AKP'nin milletvekili adayı genç Mehmet Şimşek kardeşimiz geçenlerde verdiği bir beyanatta 'yabancı sermaye karşıtlığı'nı vatan hainliği ile eş tutmuş ise de, dünyanın bin bir ülkesine 'yabancı sermaye serbestisi' öneren 'baba' ülkelerin çok uzun zamandan beri kendi ülkelerine gelen yabancı sermayeyi kabulden önce ince bir taramadan geçirdikleri, bunu sağlayan düzenlemeleri olduğu ve bazı yabancı sermayeyi de bu şekilde geri çevirdikleri bilinir. Örnek olarak, 1980'li yıllarda Amerika Birleşik Devletleri Hazine Bakanlığı tarafından kurulan U.S. Committee on Foreign Direct Investment'ı verebiliriz.
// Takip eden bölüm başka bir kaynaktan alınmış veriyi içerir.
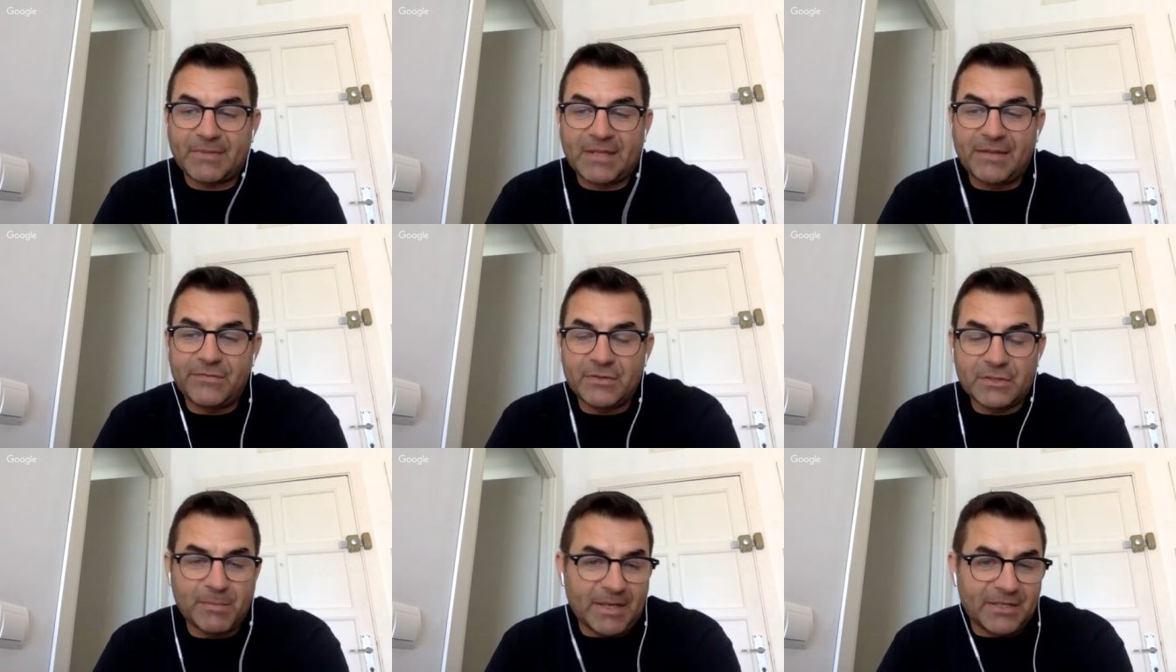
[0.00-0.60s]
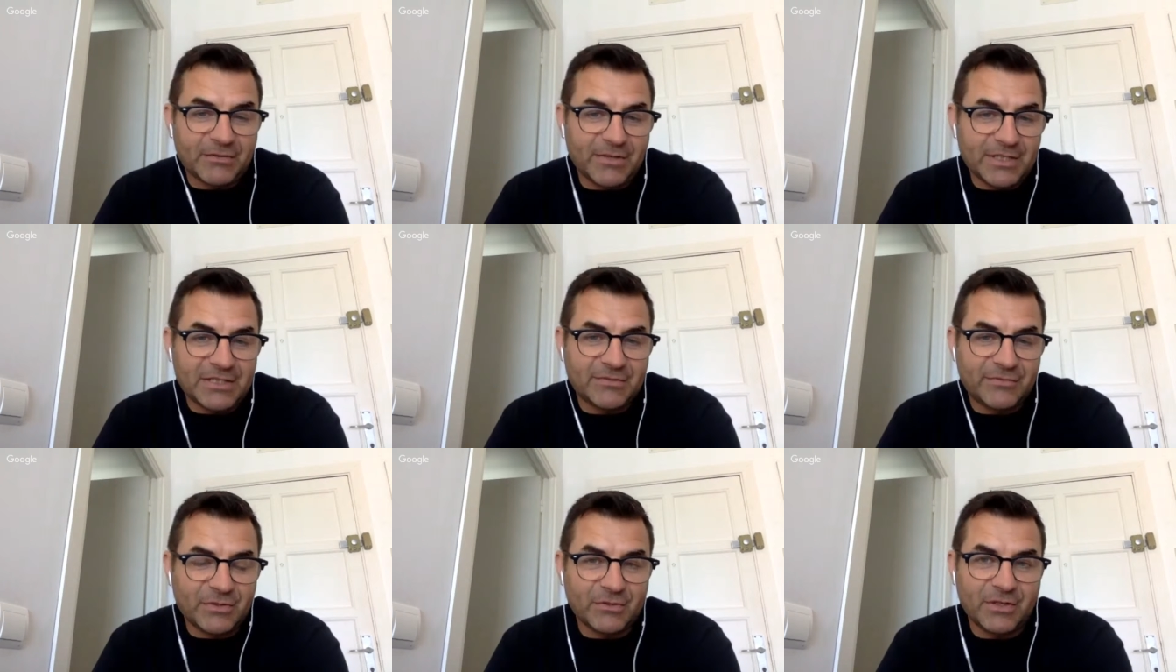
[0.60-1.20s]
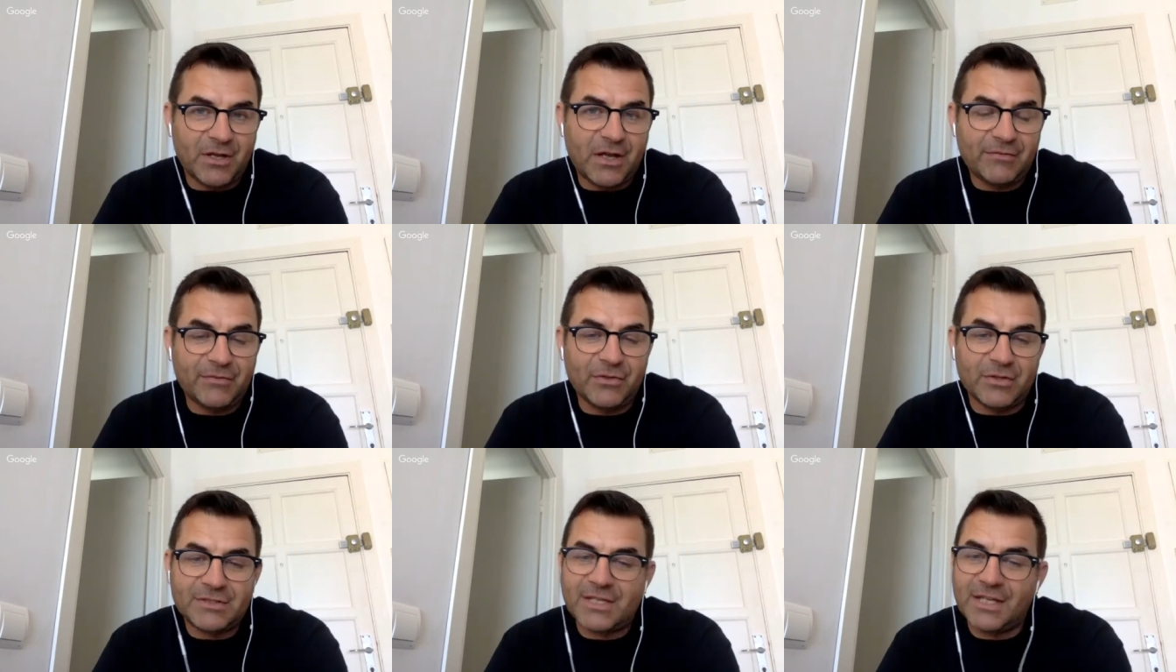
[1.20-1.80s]
If you spend the rest of your life
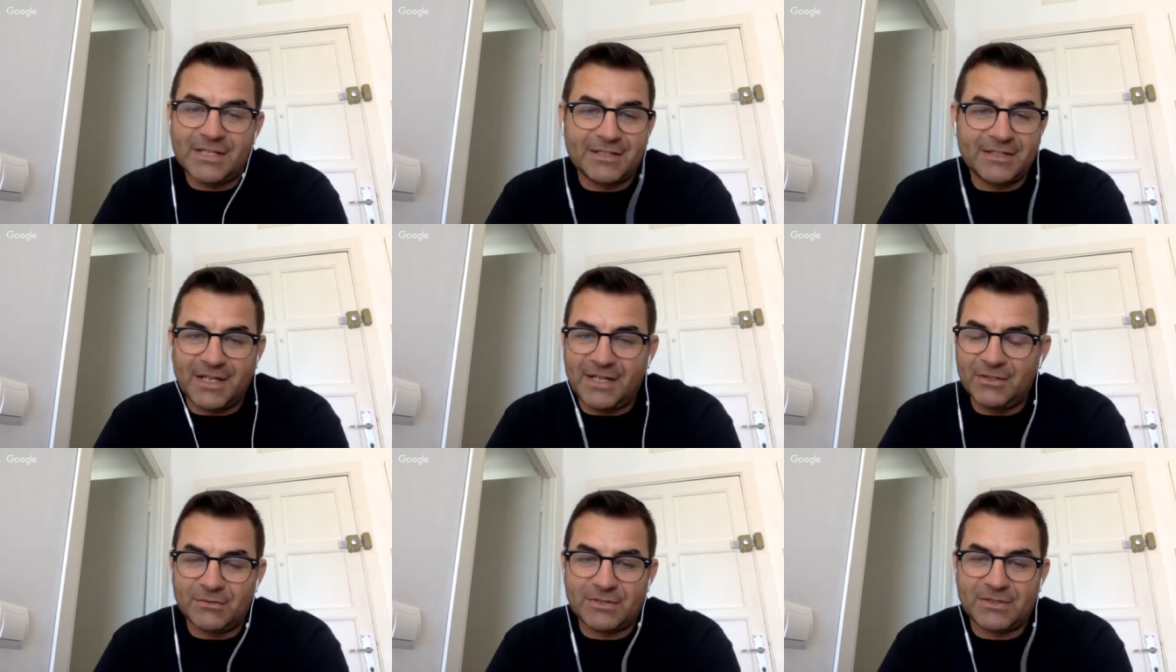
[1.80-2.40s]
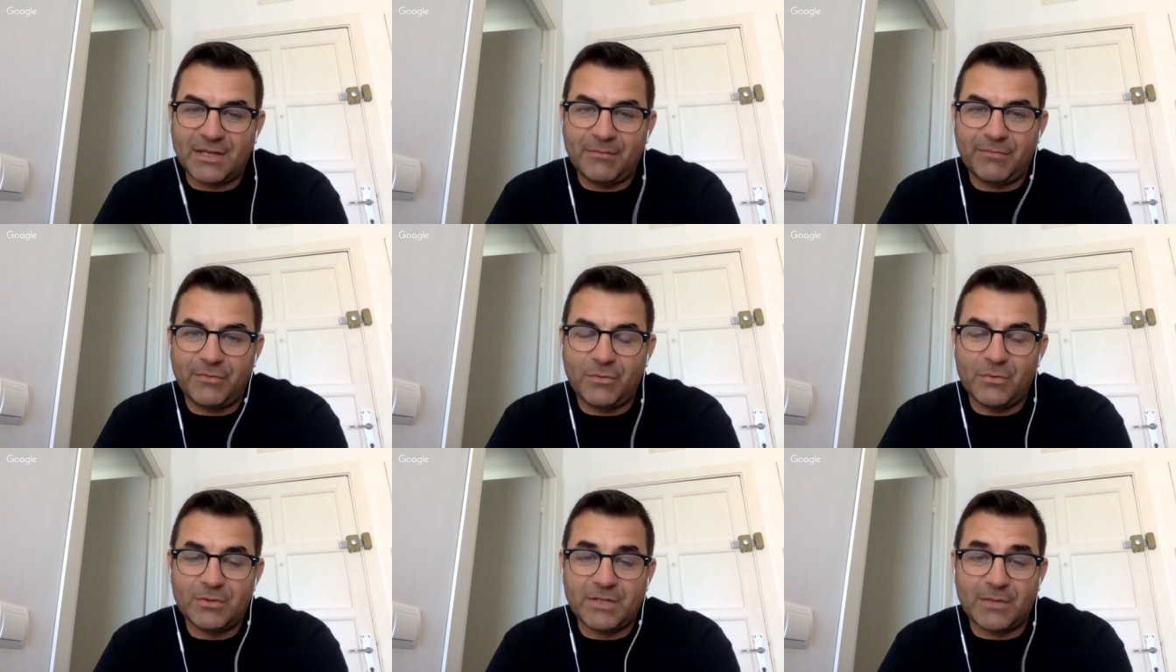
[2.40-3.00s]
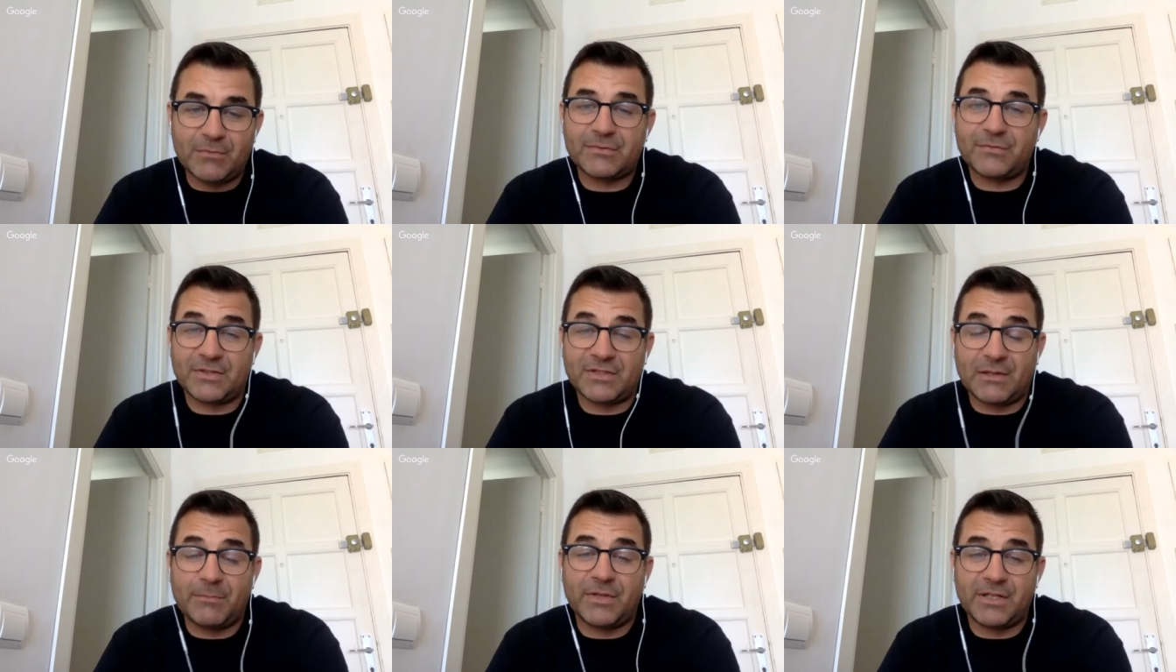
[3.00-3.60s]
not taking that little step forward for
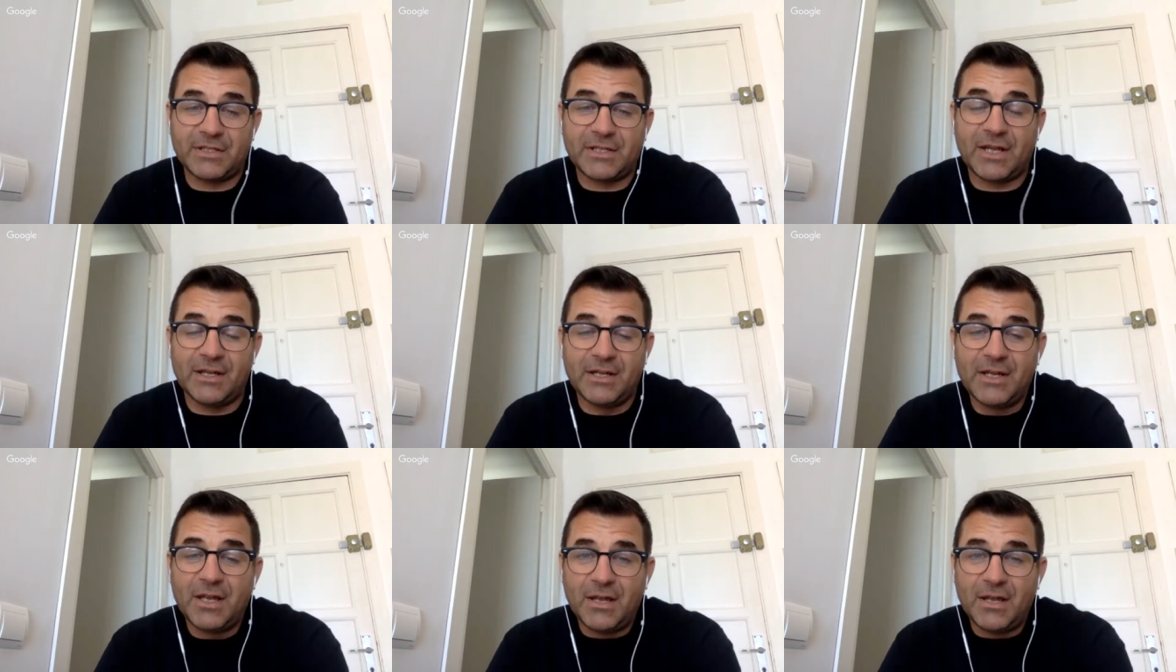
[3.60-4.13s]
something that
ABD'de dolaysız yatırımınların 'ABD'nin ulusal güvenliği' üzerindeki etkilerini taramak ile görevli olan bu kurum 2005 yılında IBM'in kişisel bilgisayar bölümünü satın almak isteyen Çin'in Lenevo şirketine izin verene kadar bu şirkete tabir caizse 'kan kusturmuştu.' Lenevo şirketi aldı; ama, Kaliforniyalı Unocal'ı satın almak isteyen Çinli petrol şirketi ile ABD'de liman işletmelerini satın almak isteyen Dubaili ortaklık bir güzel geri çevrildiler.
2005'e kadar kuzu kuzu önüne gelen dolaysız yatırım taleplerini hep onaylayan ama o tarihten sonra aniden aslan kesilen ABD'li otorite tek örnek değil elbette. Kanada'da 1985'ten beri 'Investment Canada Act' olarak bilinen bir düzenleme var. Buna göre, Kanada hükümetinin ülkede yapılacak dolaysız yatırımları incelemek ve reddetmek yetkisi var. Bir yabancı yatırımın kabul edilmesi için o yatırımın Kanada'nın 'ulusal sanayi, ekonomik ve kültürel politikaları'na uyumlu olması da dahil olmak üzere Kanada'ya bir 'net fayda' sağlamaları gerekiyor. Bu kriterler içinde 'ulusal güvenlik' yok. Ancak, şu günlerde Kanada'da Başbakan Harper hükümetinin 'ulusal güvenlik' kriterini de yukarıda anılan düzenlemeye ekleme hazırlı içinde olduğunu hatırlatalım.
Gelelim Almanya'ya. İkinci Dünya Savaşı'ndan sonra 'serbest ticaret-serbest yatırım' (hatta serbest emek dolaşımı) ilkesi ile yeniden bir süper güç haline gelen Almanya'da da Merkel hükümeti Alman şirketlerine yapılacak her türlü yatırımı incelemek ve gerektiğinde reddetmek için gerekli düzenlemeleri yapmak peşinde koşuyor. Çin'in paralarını yöneten Blackstone'nun gelip Deutche Telekom'un yüzde 4.5'ini, Dubai Fonu'nun gene Deutsche Telekom'un yüzde 2.2'sini satın alması, Kremlin tarafından kontrol edilen VTB'nin Airbus uçaklarını imal eden ana şirket EADS'ın yüzde 6'sını satın alması Almanları korkutmuş durumda. Bu tür satın almaların daha yüksek oranlarda ve stratejik alanlarda olacağını düşünen Alman Maliye Bakanı Peer Steinbruck, "Eğer Çinliler paralarının azıcık bir kısmını harcamaya karar verirler ise ilk sırada bizim şirketlerimiz var" diyerek bu korkuyu dillendiriyor.
Daha başka örnekler de var. İşi gücü dünyanın dört bir köşesinde yatırım yapmak olan Japonya kendi ülkesinde savunma teknolojisi içeren alanlarda yabancı sermaye yatırımını kısıtlama planları içinde. Çin ve Hindistan da geçenlerde ulusal güvenliğe tehdit teşkil eden yatırımlara kısıtlayıcı önlemler alacaklarını açıkladılar.
Yabancı sermaye yatırımlarındaki eski serbestinin kalkacağı ve yavaş yavaş bir korumacılığın geleceği işaretleri var. Türkiye ne yapacak, ne yapmalı? Devam edeceğiz.